The truly impressive thing about the third game, Zero Time Dilemma, is that it almost never got made. The series was always pretty fringe and niche to begin with, and the fact that the series talks over the player’s head in more than one instance probably didn’t endear it to very many people. While the plot is very compelling, I can see where the various ‘bait and switch’ subversions can get very intellectually impenetrable, with sometimes very little payoff. Take, for example, the case where one novel by the celebrated author Kurt Vonnegut, Cat’s Cradle, is heavily referenced in the first game. As it turns out, that reference is a red herring, with certain key plot points actually being derived from another Vonnegut novel, Slaughterhouse Five.
It was, therefore, a huge surprise for everyone when Zero Time Dilemma was announced, was actually completed, and ended up being a narrative return-to-form after the wibbly-wobbly timey-wimey mess that the overarching plot of Virtue’s Last Reward ended up being. In this game, any pretense of a greater purpose for the puzzles and traps is removed and every choice is boiled down to a split-second decision. Every path, in other words, is focused on the snail.
Even though this is the game that wraps up many of the plotlines, there is one more initial assumption pushed onto the player: the assumption that there are no good people left in the world. By this point, all of the returning characters have had to do horrible things in order to survive, and even out of the new characters, most of them seem very, very ‘off’ in ways that amount to severe sociopathic issues. Out of the people trapped in this game’s puzzle complex, there is only one who seems like a good person, but because of everything else that has gone on so far, the initial reaction is to distrust him and his motives.
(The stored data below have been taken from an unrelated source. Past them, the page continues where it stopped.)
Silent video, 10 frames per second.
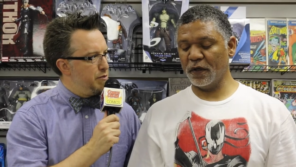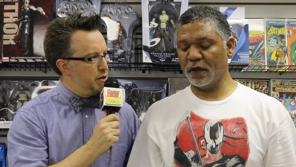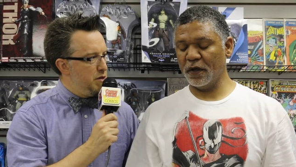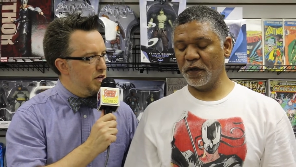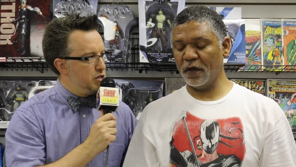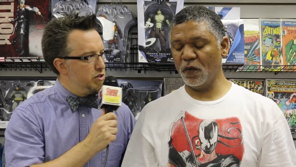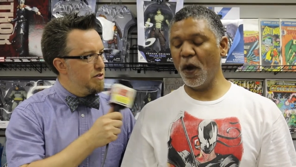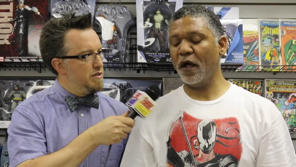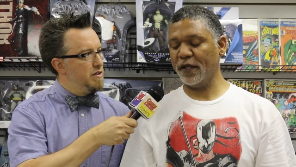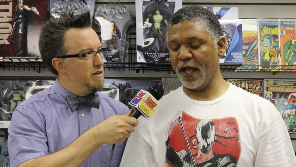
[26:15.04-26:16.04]
Speaker 1: pretty much.
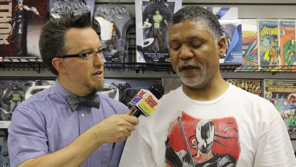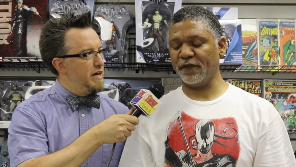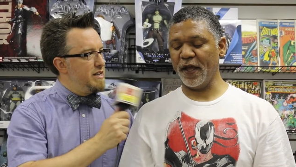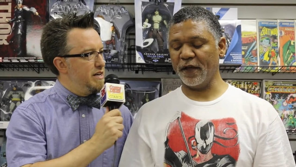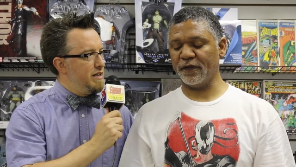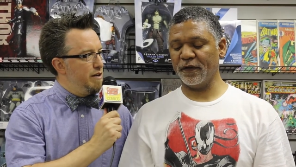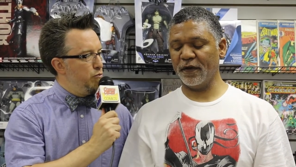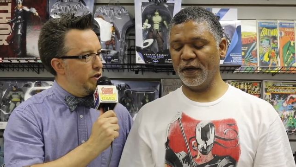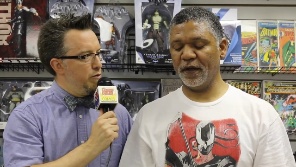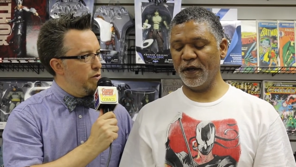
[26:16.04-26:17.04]
Speaker 2: Well, yes. It
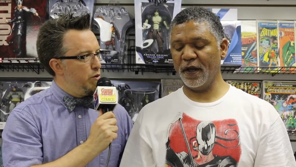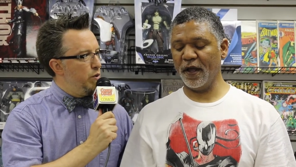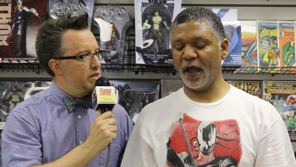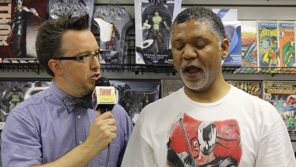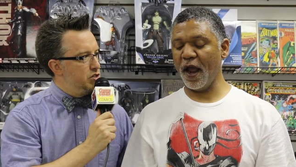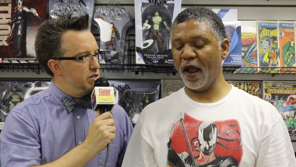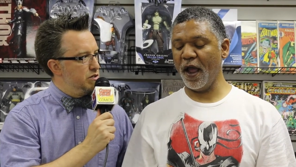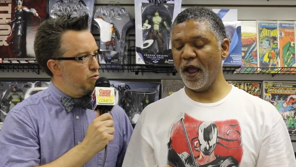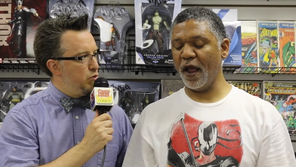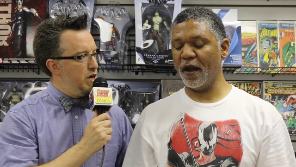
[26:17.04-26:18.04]
Speaker 1: went away just
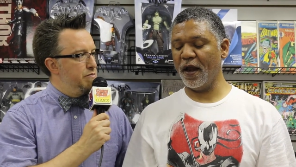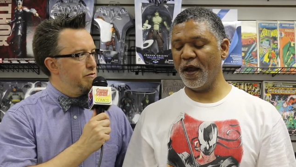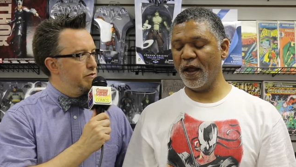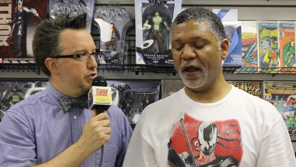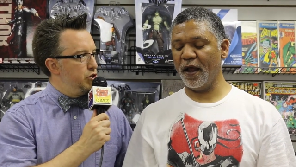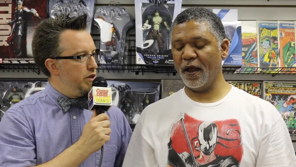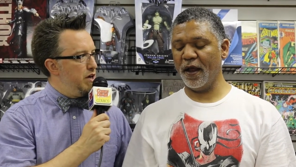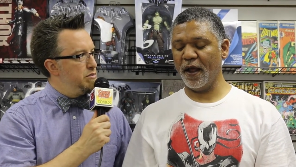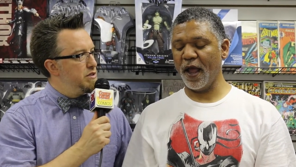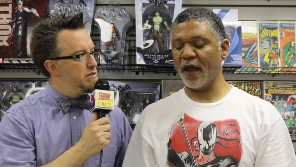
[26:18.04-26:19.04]
as Web showed
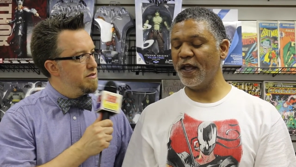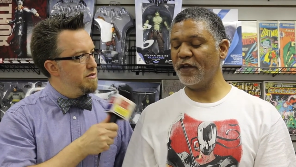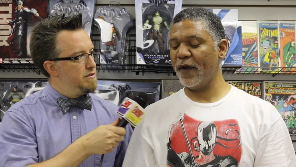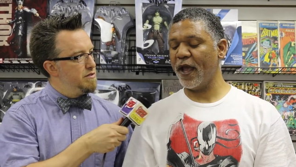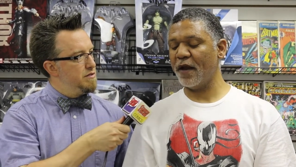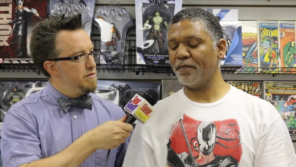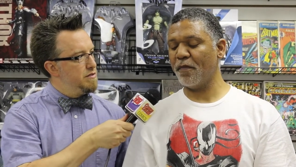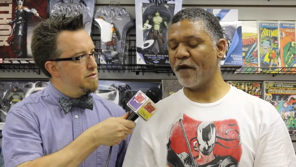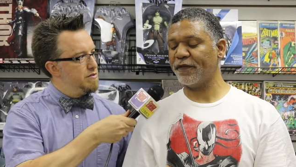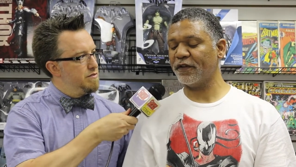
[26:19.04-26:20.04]
up.
Speaker 2: And then you had
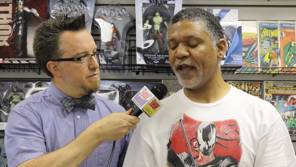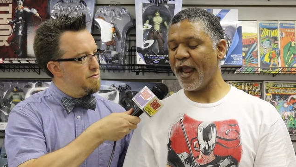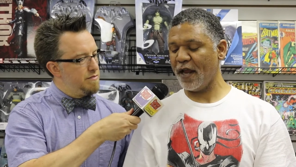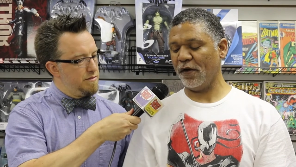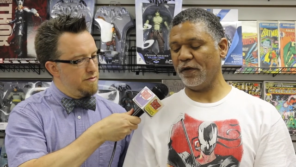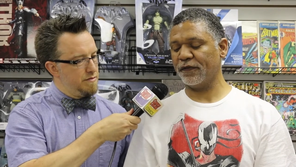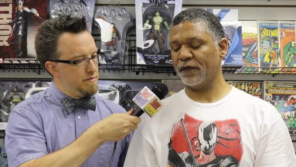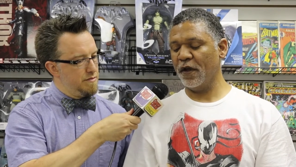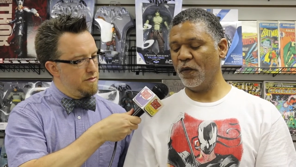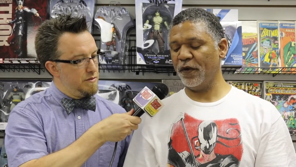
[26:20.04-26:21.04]
Marvel Tales,
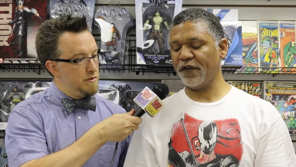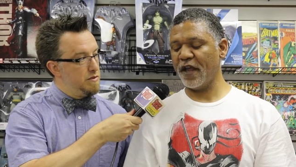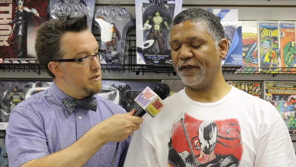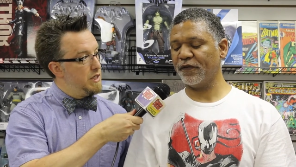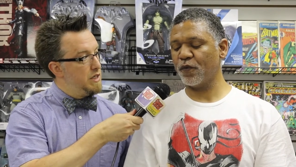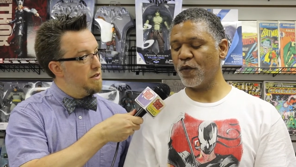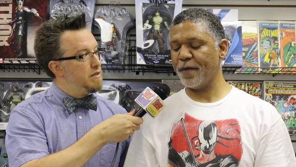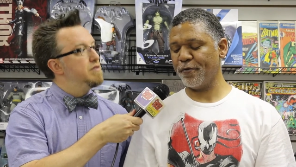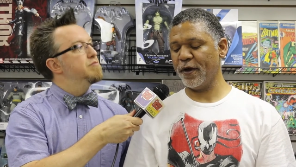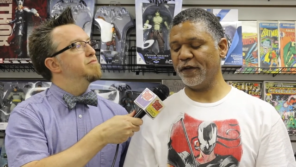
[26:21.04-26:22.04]
which gave us
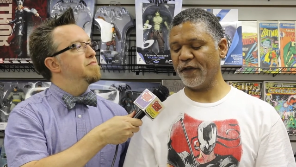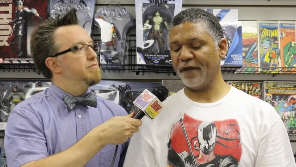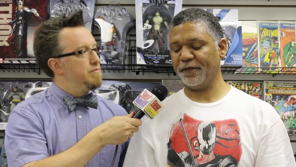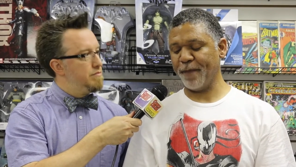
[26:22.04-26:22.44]
reprints of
However, is it not the reaction of the people who are affected by a choice to blame the thing that caused the choice in the first place? Consider the story of the snail. In that story, is the snail to blame for the woman’s death? Or was the snail simply an innocent creature in the wrong place at the wrong time? There is yet one more assumption to be made, and that is that the snail is the thing in the situation that is immutable.
But everyone has a choice, including the snail. And the point that is being made, by Zero and by the games themselves, is that sometimes we are the woman, but far far more often, we are the snail.